Department of Cognition, Emotion, and Methods in Psychology, Faculty of Psychology, University of Vienna, 1010 Vienna, Austria

^*

Author to whom correspondence should be addressed.

J. Intell. 2024, 12(1), 9; https://doi.org/10.3390/jintelligence12010009

Submission received: 2 October 2023 / Revised: 8 November 2023 / Accepted: 15 January 2024 / Published: 17 January 2024

Download

Browse Figures

Versions Notes

Abstract

:

Generational IQ test scores in the general population were observed to increase over time (i.e., the Flynn effect) across most of the 1900s. However, according to more recent reports, Flynn effect patterns have seemingly become less consistent. So far, most available evidence on this phenomenon has been categorized by drawing on the classic fluid vs. crystallized intelligence taxonomy. However, recent evidence suggests that subdomain-specific trajectories of IQ change may well be more complex. Here, we present evidence for cross-temporal changes in measurement-invariant figural reasoning tasks in three large-scale, population-representative samples of German secondary school students (total N = 19,474). Analyses revealed a consistent pattern of significant and meaningful declines in performance from 2012 to 2022. Results indicate a decrease in figural reasoning of 4.68 to 5.17 IQ points per decade (corresponding to small-to-medium effects, Cohen ds from 0.34 to 0.38). These findings may be interpreted as tentative evidence for a decreasing strength of the positive manifold of intelligence as a potential cause of the increasing number of recent reports about inconsistent IQ change trajectories.

Keywords:

Flynn effect; figural reasoning; measurement invariance; psychometric g; Cattell–Horn–Carroll (CHC) intelligence model; cognitive abilities; multi-group confirmatory factor analysis (MGCFA); secondary school students

1. Introduction

In 1968, generational IQ test score changes were, for the first time, interpreted as genuine cohort effects (Schaie and Strother 1968). These changes were subsequently systematically documented by James Flynn, whose name has since become eponymous for cognitive performance increases in the general population (Flynn 1984). Generational changes were observed to be positive over most of the 20th century, with an estimated IQ increase of three points per decade, and to be differentiated according to intelligence domains, with larger fluid than crystallized IQ gains. On a global level, these increases were observed to amount to about 30, 35, and 25 IQ points from 1909 to 2013 regarding full-scale, fluid, and crystallized intelligence, respectively (Pietschnig and Voracek 2015). Notably, these global changes appeared to be nonlinear, with some periods of strong gains being interspersed with some less substantial ones, but with all changes on balance remaining positive (i.e., all in all indicating IQ gains rather than losses).

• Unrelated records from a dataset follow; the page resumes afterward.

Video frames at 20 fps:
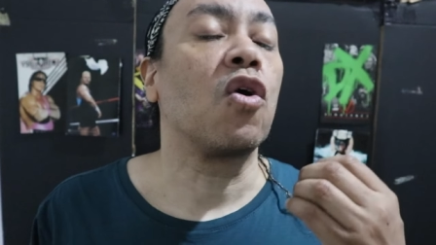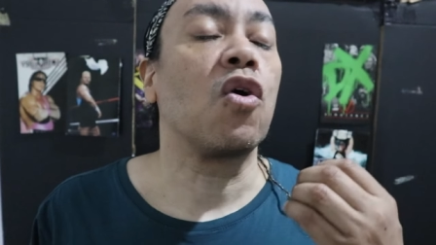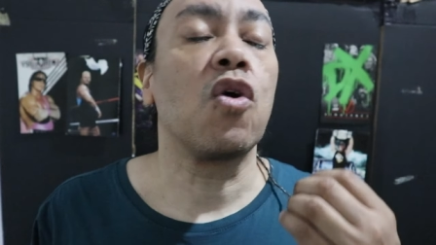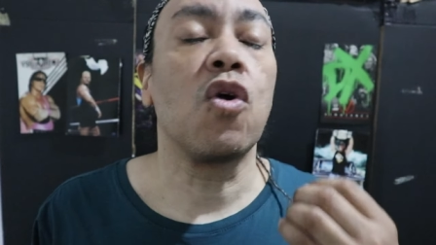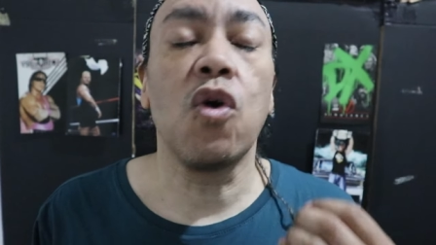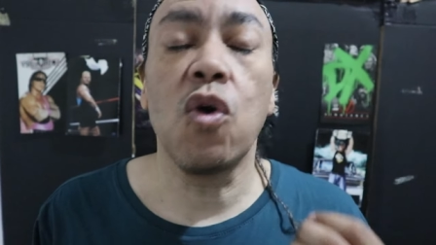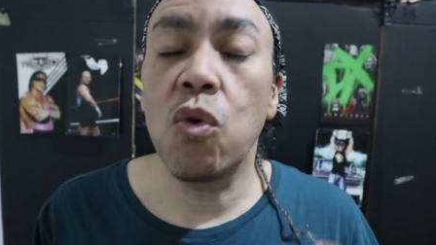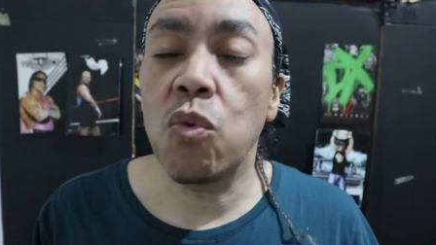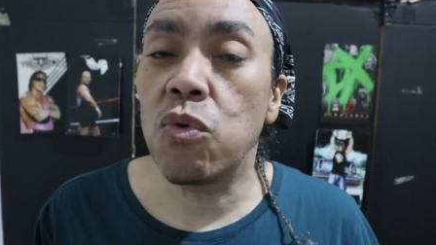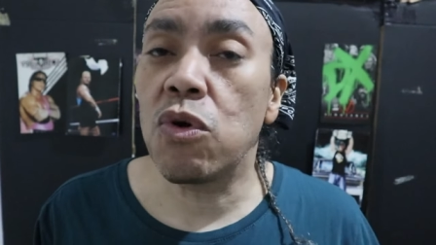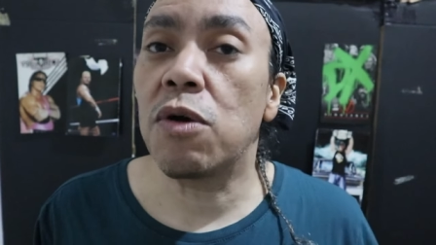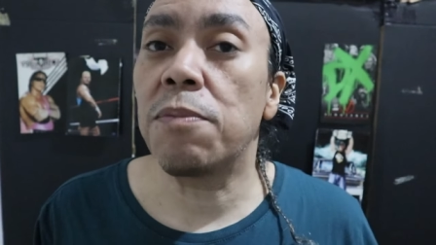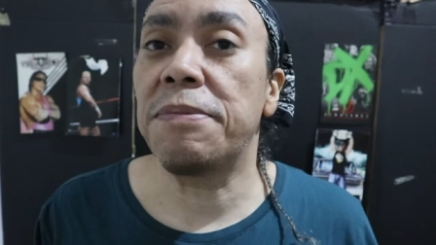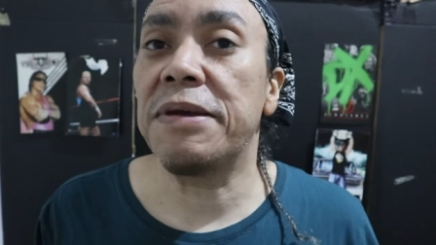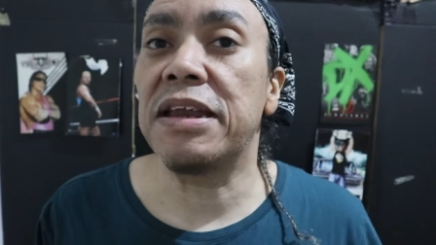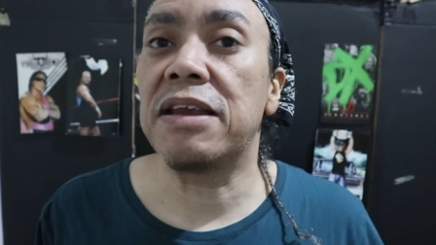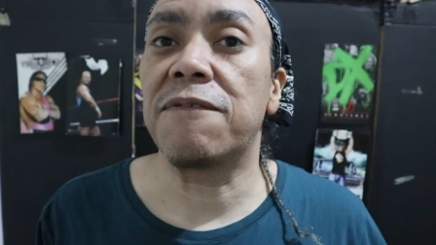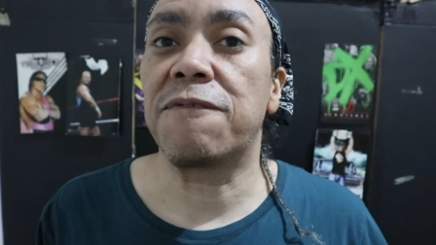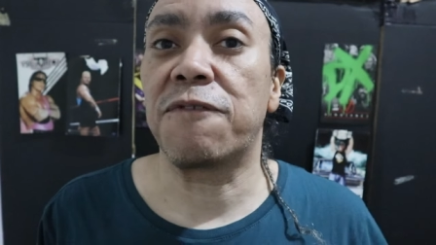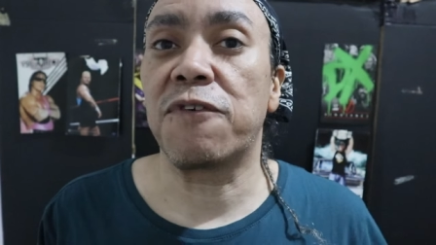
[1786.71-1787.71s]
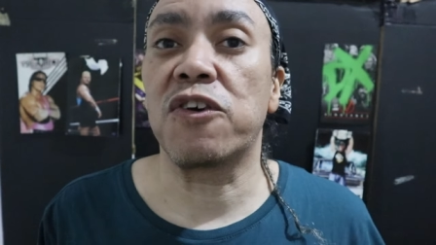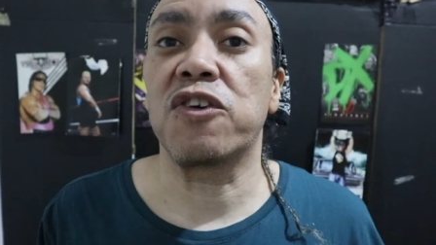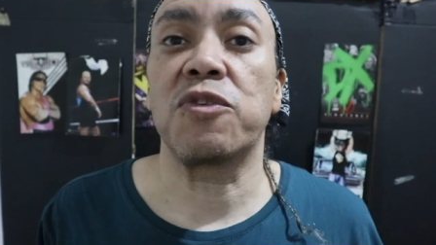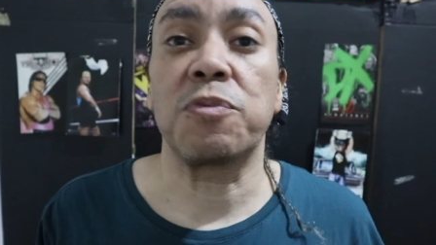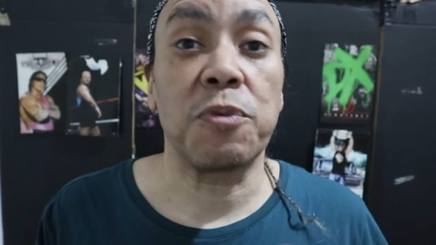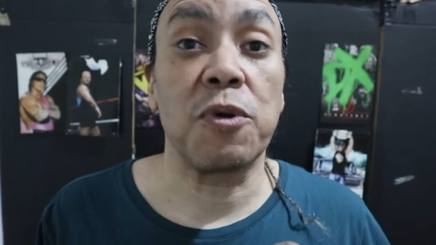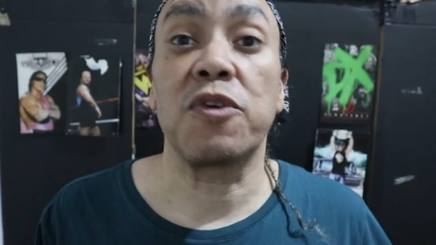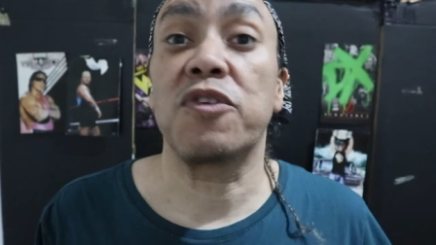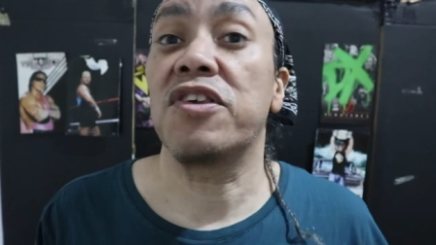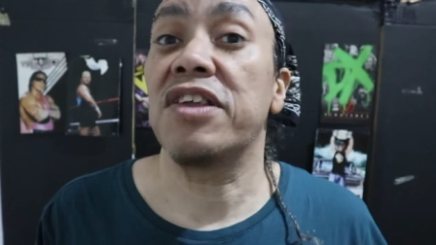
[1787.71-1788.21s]
who will be the
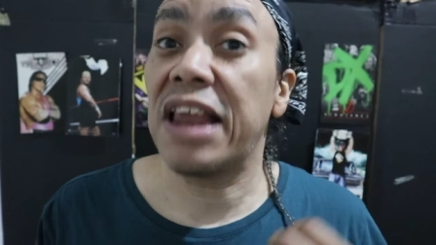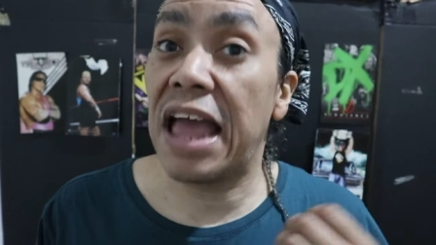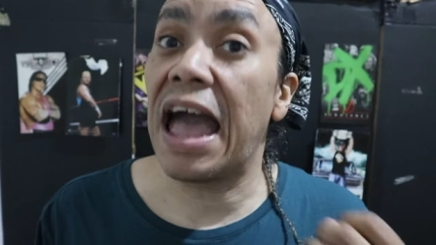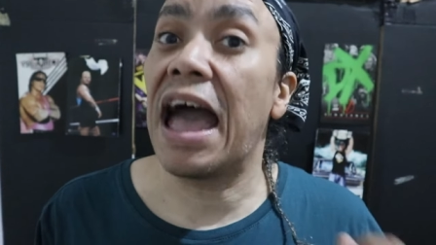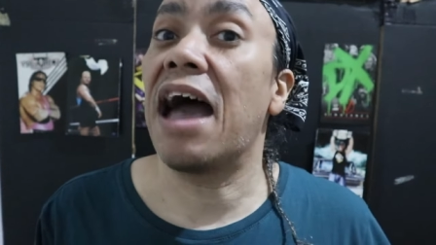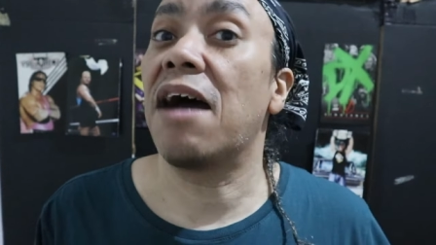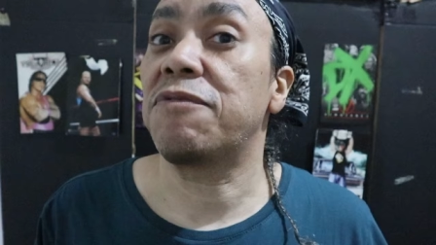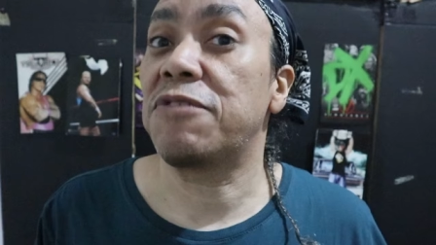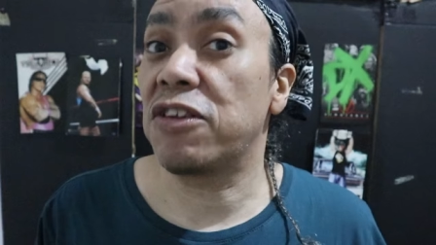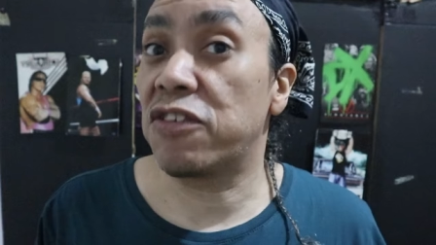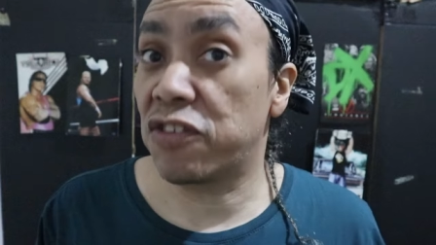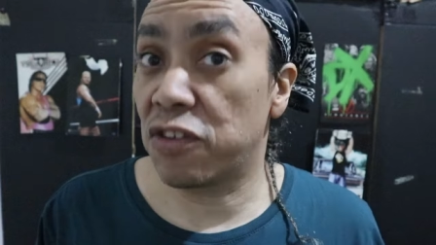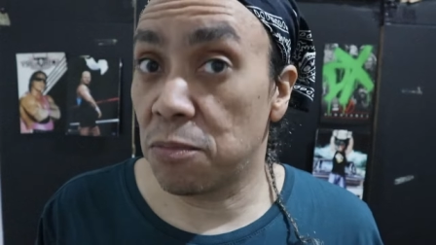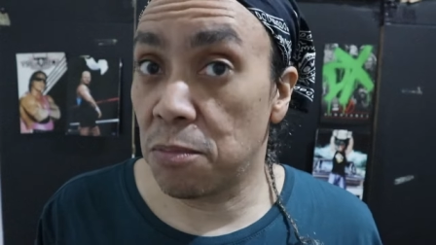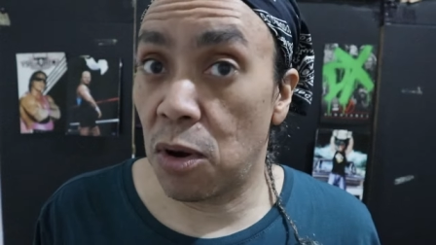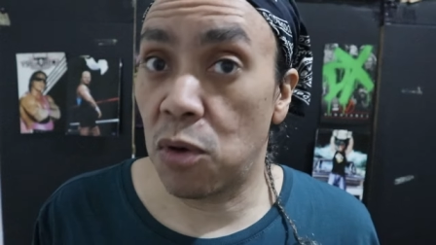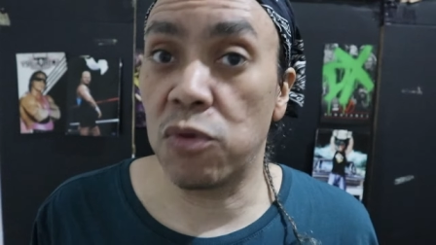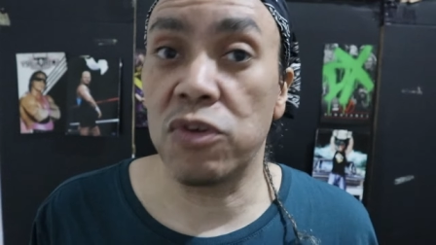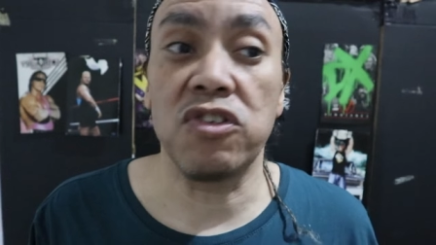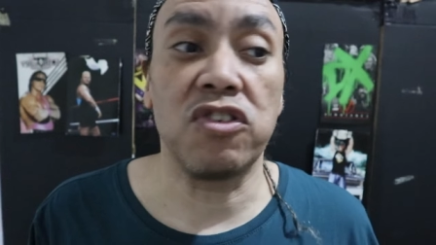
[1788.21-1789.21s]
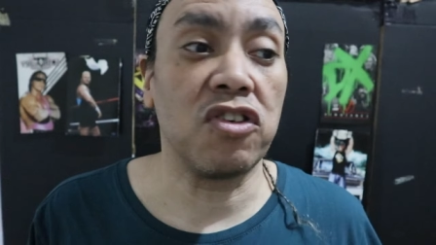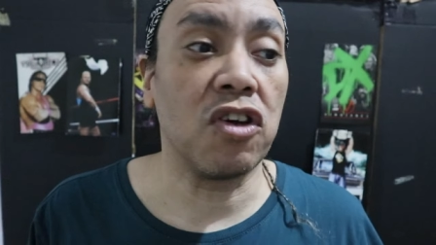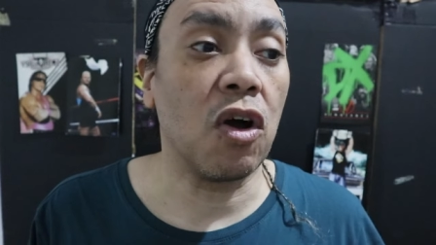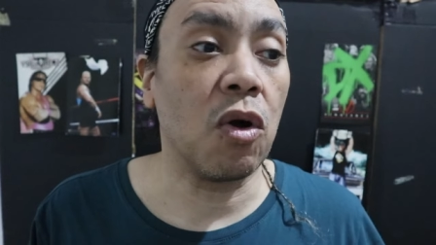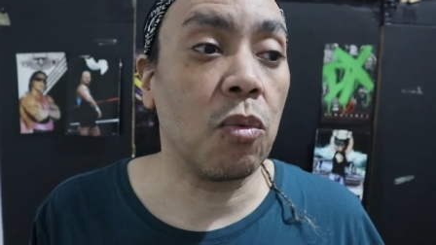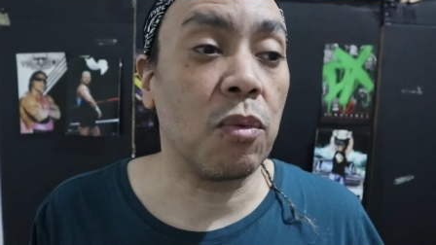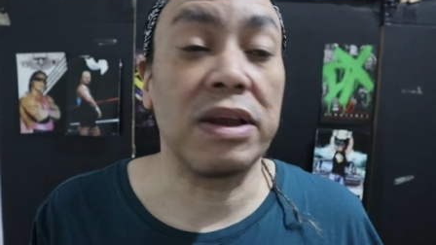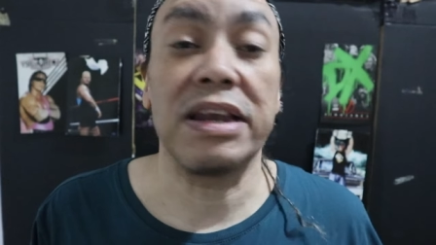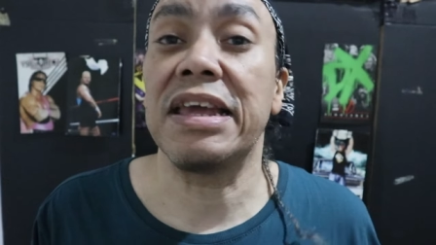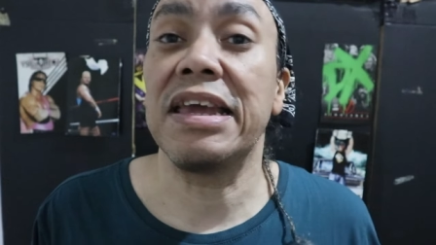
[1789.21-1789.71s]
first person after Samoa
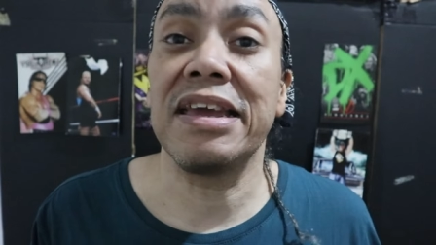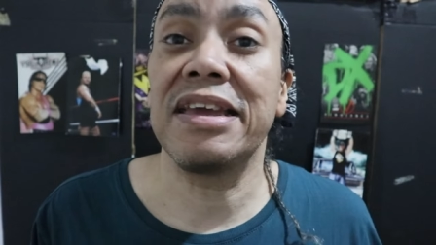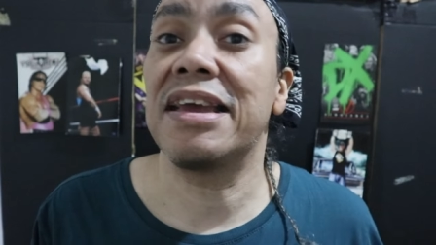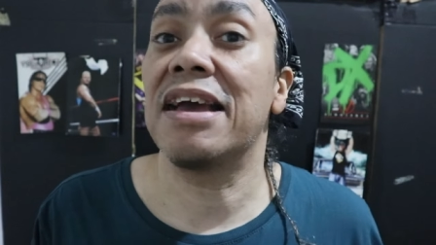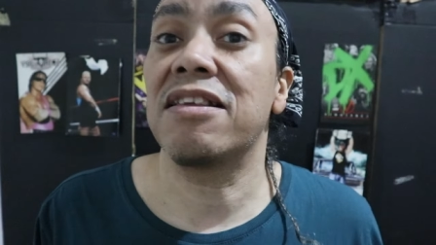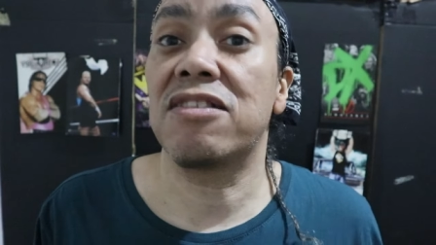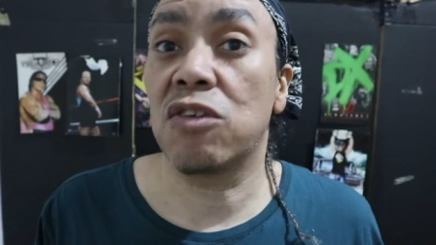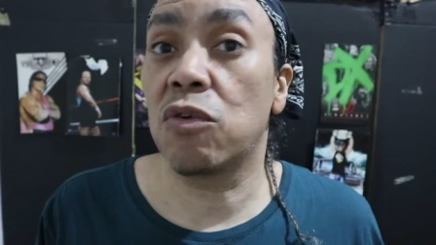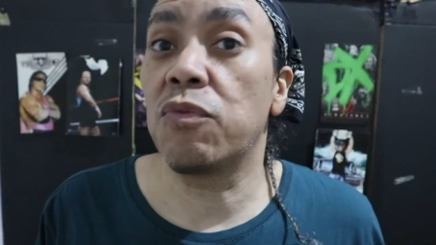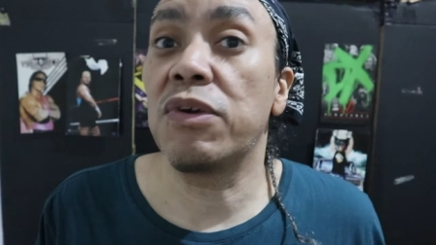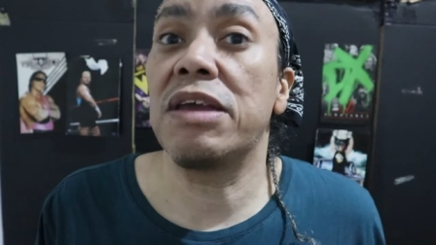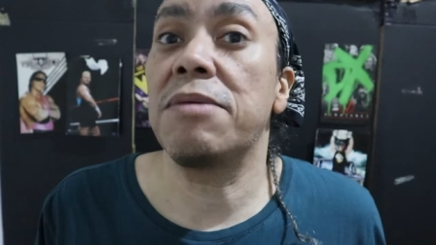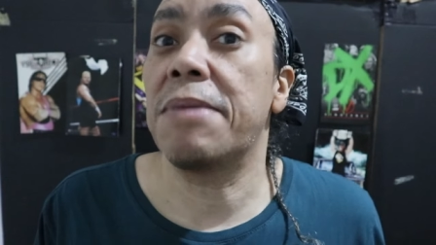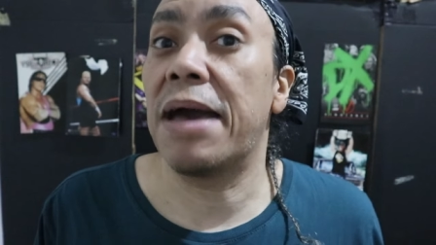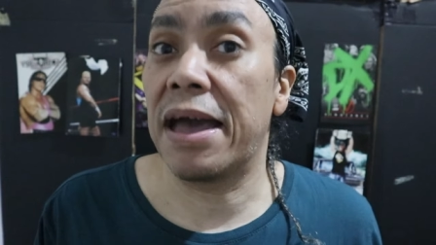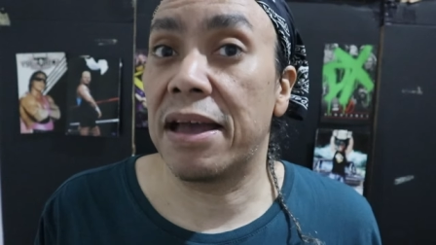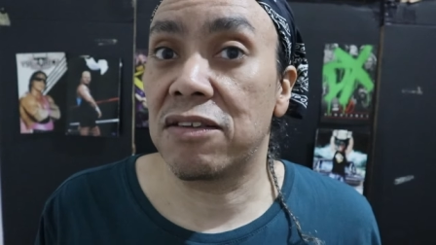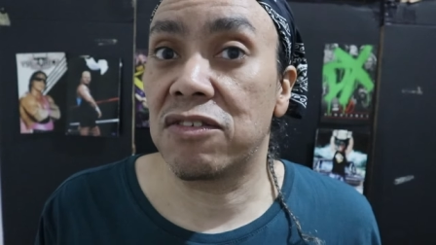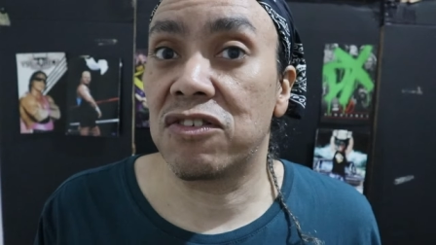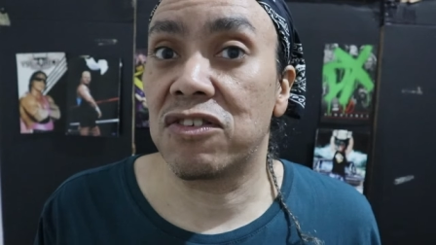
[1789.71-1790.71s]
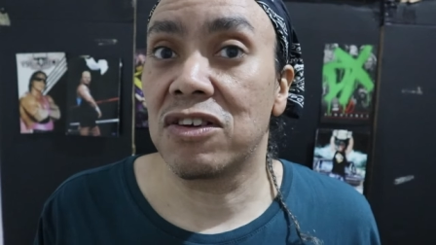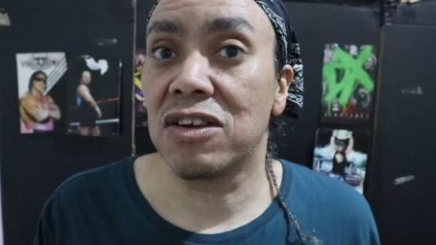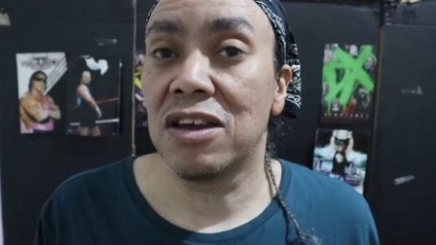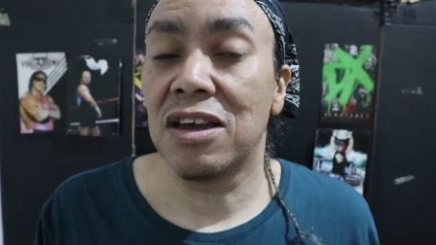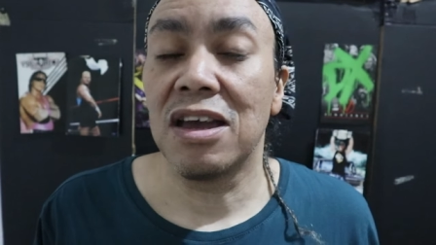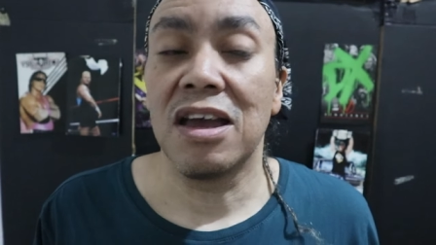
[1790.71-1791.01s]
Joe when he gets a rematch.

These patterns have been broadly consistent across most of the 1900s, although the strength of gains appears to be differentiated according to countries. However, more recent observations have shown that Flynn effect patterns have seemingly become less consistent, showing a deceleration (e.g., USA: Rindermann and Thompson 2013), a stagnation (e.g., Australia: Cotton et al. 2005), or even a reversal (e.g., Denmark: Dutton et al. 2016) of the Flynn effect across different countries.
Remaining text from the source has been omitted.